- **WHAT THE EXERCISE ASKS**
Leaving the pictures aside, repeat the entries exactly.

◇ ◇ ◇ ◇ ◇ ◇ ◇

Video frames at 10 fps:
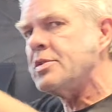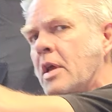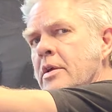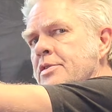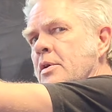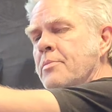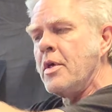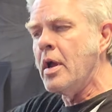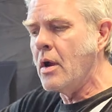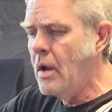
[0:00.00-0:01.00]
sand some
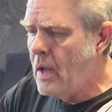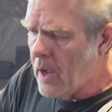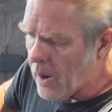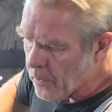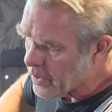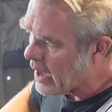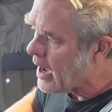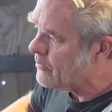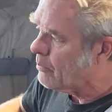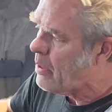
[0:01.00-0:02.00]
there. I want to
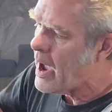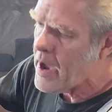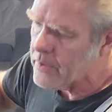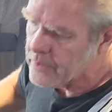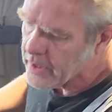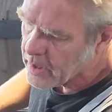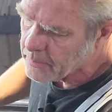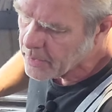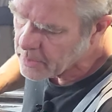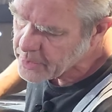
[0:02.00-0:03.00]
have a pattern that
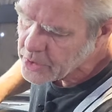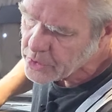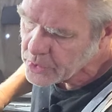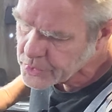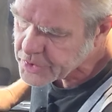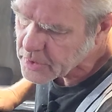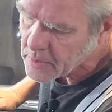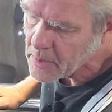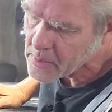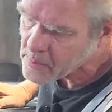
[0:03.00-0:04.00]
I'm going to be using.
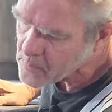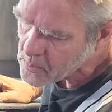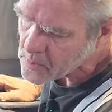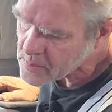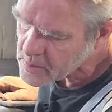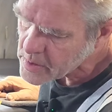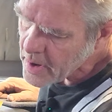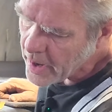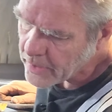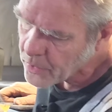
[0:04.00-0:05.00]

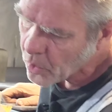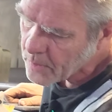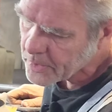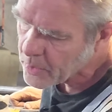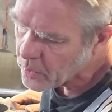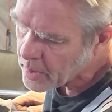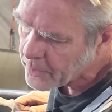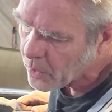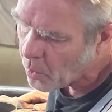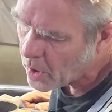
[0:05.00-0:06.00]
And normally what I'm
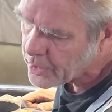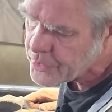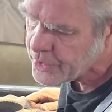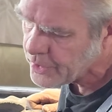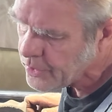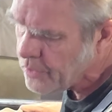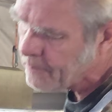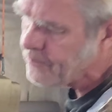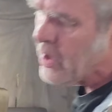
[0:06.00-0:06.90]
going to want to do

◇ ◇ ◇ ◇ ◇ ◇ ◇

- **SOLUTION TO THIS EXERCISE**
Video frames at 10 fps:
[0:00.00-0:01.00]
sand some
[0:01.00-0:02.00]
there. I want to
[0:02.00-0:03.00]
have a pattern that
[0:03.00-0:04.00]
I'm going to be using.
[0:04.00-0:05.00]

[0:05.00-0:06.00]
And normally what I'm
[0:06.00-0:06.90]
going to want to do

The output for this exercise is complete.